96 Cadernos do PAAS, volume 12 - Infâncias na contemporaneidade Nesse mesmo horizonte, destaca-se o projeto “Atuação para a garantia dos direitos dos bebês e suas famílias atingidas pelas enchentes de maio de 2024”, uma articulação entre a Rede Estadual pela Primeira Infância (REPI-RS), o Primeira Infância Melhor (PIM), a OMEP de Novo Hamburgo e a United Way Brasil. A iniciativa, em curso nos municípios de Porto Alegre, Canoas, Novo Hamburgo, Guaíba, Três Coroas e Eldorado do Sul, promoveu a formação de equipes interdisciplinares, entre elas visitadores, e a entrega de kits lúdico-educativos voltados à promoção do desenvolvimento infantil. Ao criar espaços coletivos de apoio nos abrigos, esse projeto reafirma a centralidade do brincar como dispositivo de acolhimento, escuta sensível e resgate da rotina e da afetividade em meio ao caos (Rio Grande do Sul, 2025). Apesar do impacto positivo dessas iniciativas, elas foram pontuais e limitadas, destacando-se a necessidade de desenvolver intervenções adequadas para esse público e contexto, as quais possam ser aplicadas em situações futuras. A ausência de diretrizes públicas, diagnósticos sistemáticos e continuidade nas ações intersetoriais compromete o alcance e a efetividade das estratégias. Como já indicado pelo NCPI (2025), a falta de integração entre saúde mental, educação ambiental e assistência social reflete a invisibilidade histórica da infância nas políticas de enfrentamento da crise climática no Brasil. Torna-se urgente, portanto, que as experiências locais sejam sistematizadas e ampliadas por meio de políticas públicas que reconheçam o brincar não apenas como um direito, mas como uma forma de cuidado e resistência em contextos de crise climática.

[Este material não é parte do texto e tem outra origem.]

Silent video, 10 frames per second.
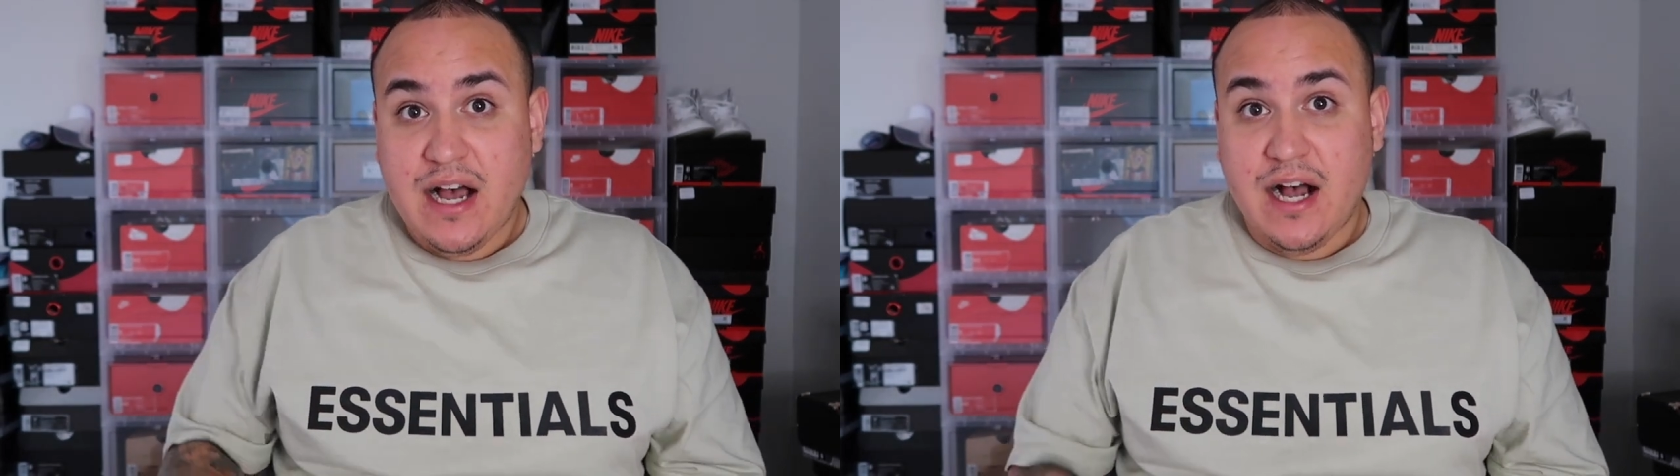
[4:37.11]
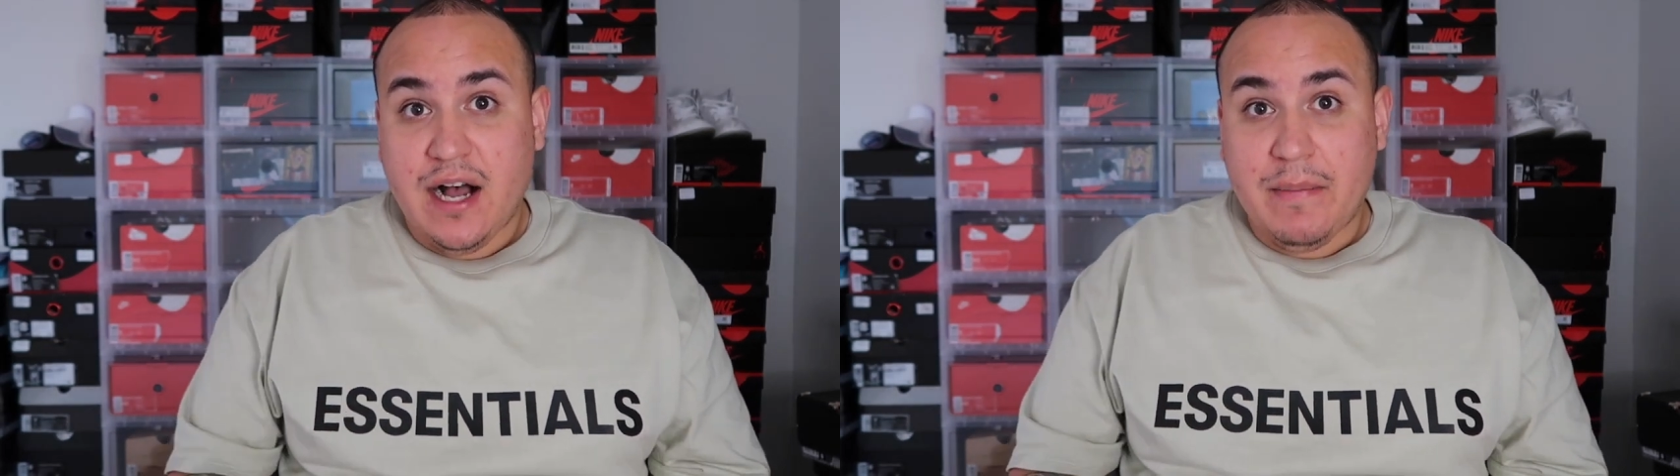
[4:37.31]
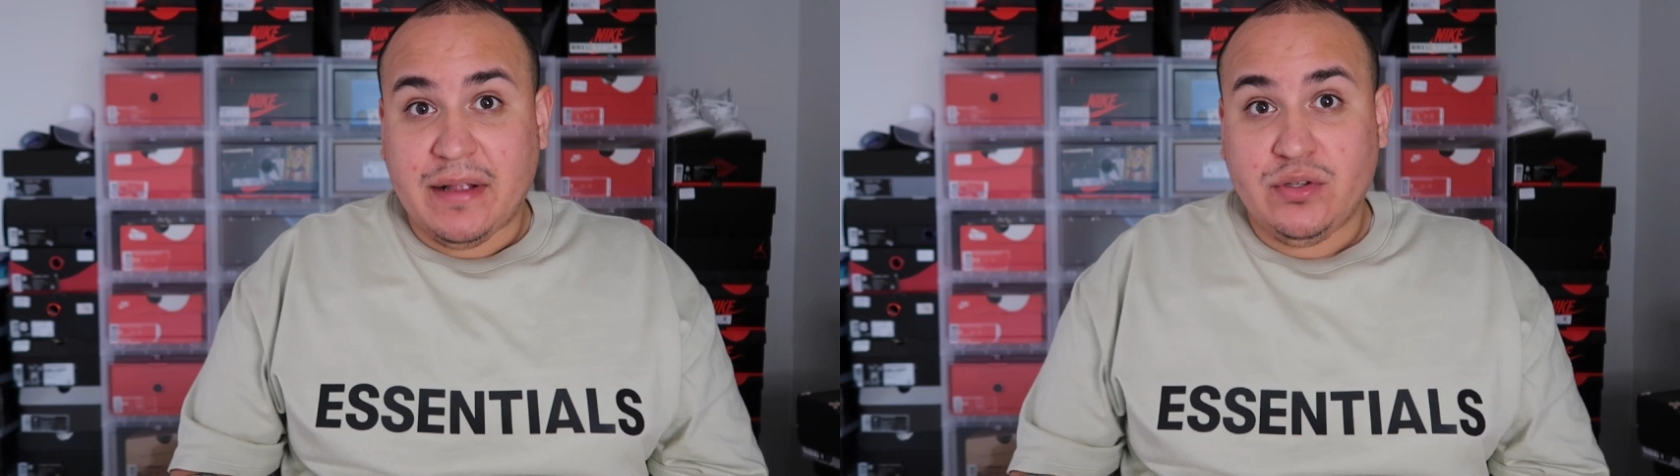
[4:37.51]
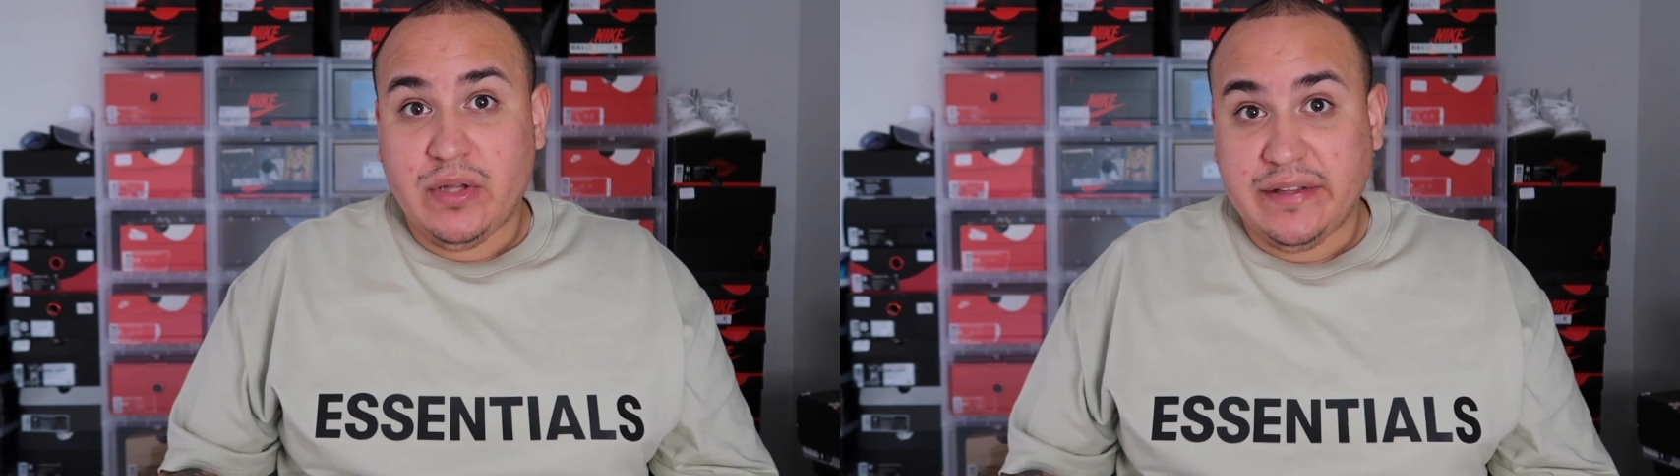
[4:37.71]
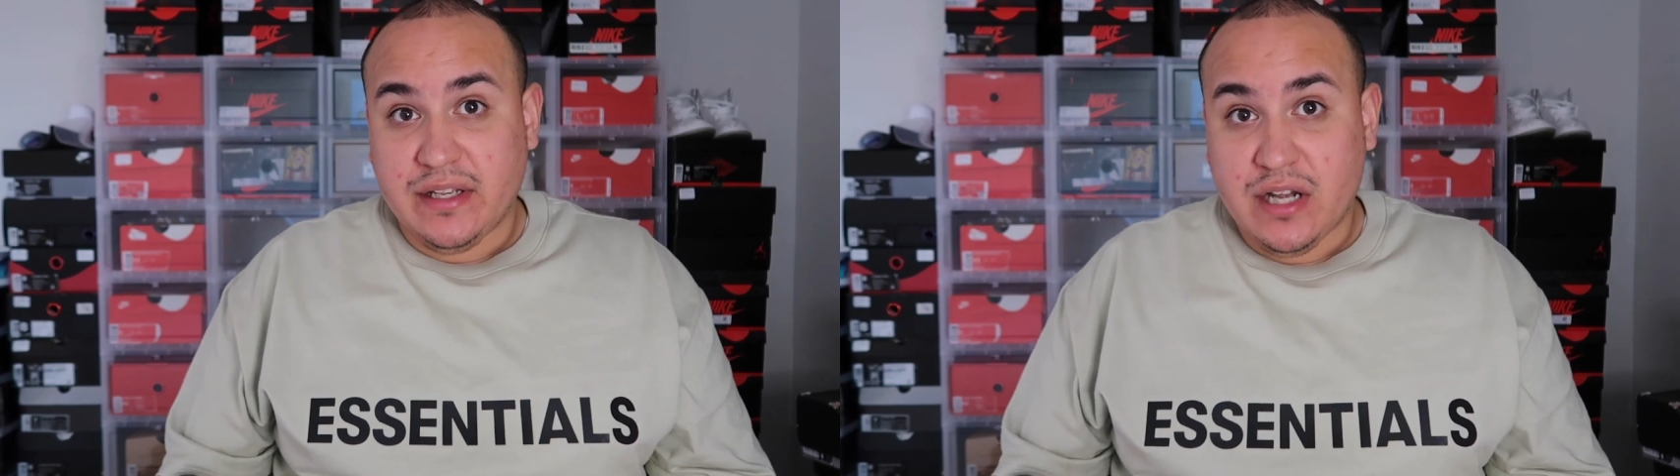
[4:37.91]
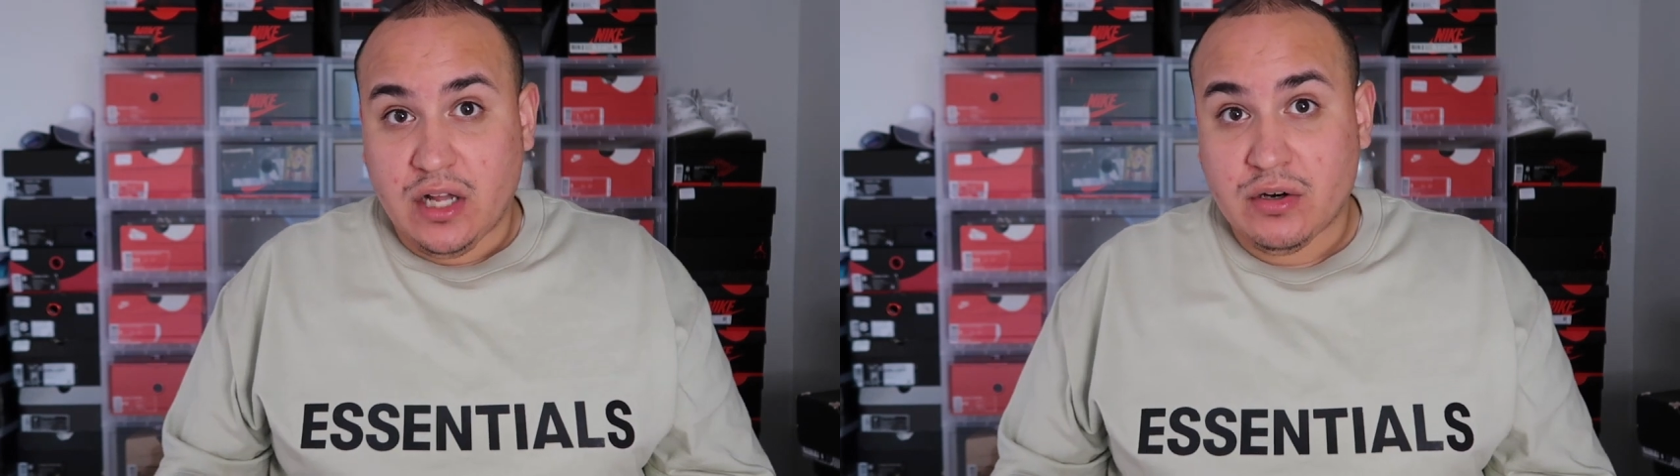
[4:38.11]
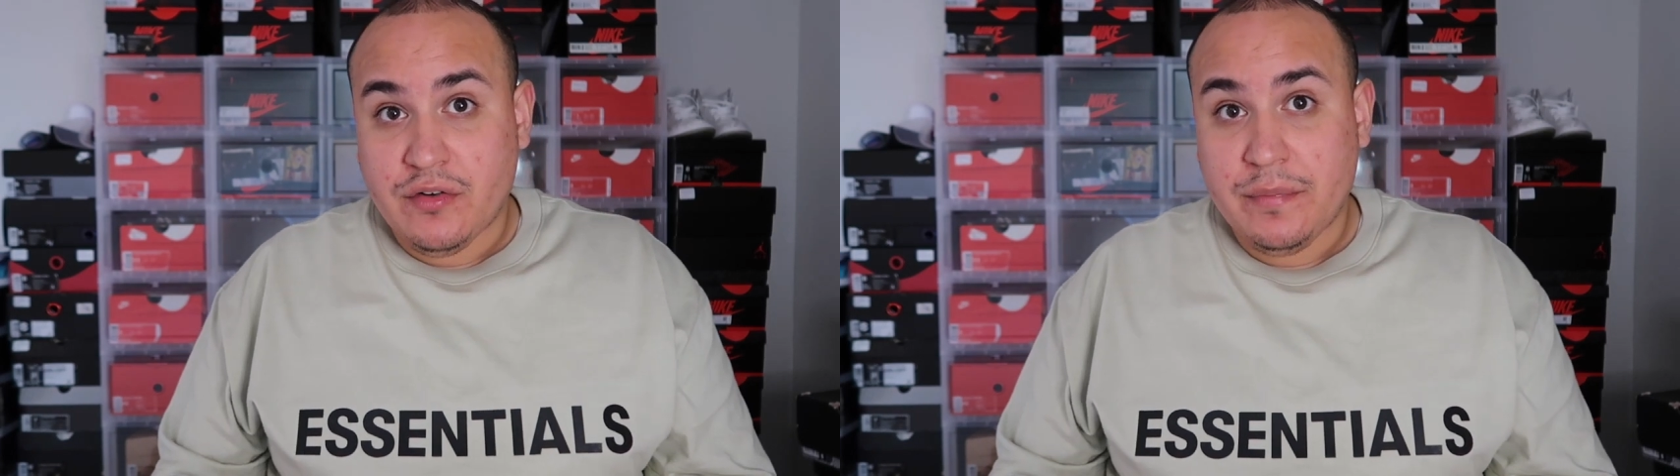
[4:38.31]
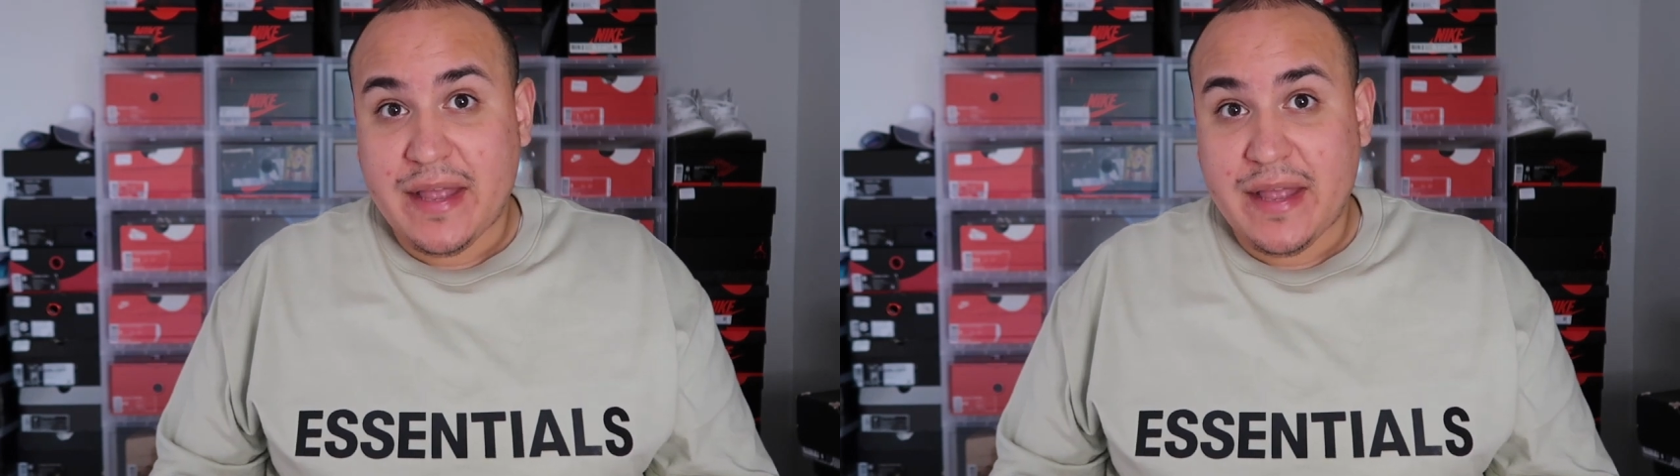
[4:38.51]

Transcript: Um, I do like the color of them.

O investimento em escuta qualificada, a formação de profissionais e a criação de ambientes de acolhimento podem fazer a diferença na trajetória psíquica de crianças que enfrentam os efeitos diretos da emergência ambiental. Considerações finais Este texto buscou lançar luz sobre uma dimensão ainda pouco visibilizada no debate sobre mudanças climáticas: o impacto emocional e psíquico da crise ambiental sobre as nossas crianças. Através de uma revisão teórica e da análise de um caso emblemático, as enchentes no estado do Rio Grande do Sul em 2024, procurou-se compreender como experiências de perda, instabilidade e medo vêm atravessando as infâncias na contemporaneidade e produzindo formas legítimas de sofrimento, como a ecoansiedade.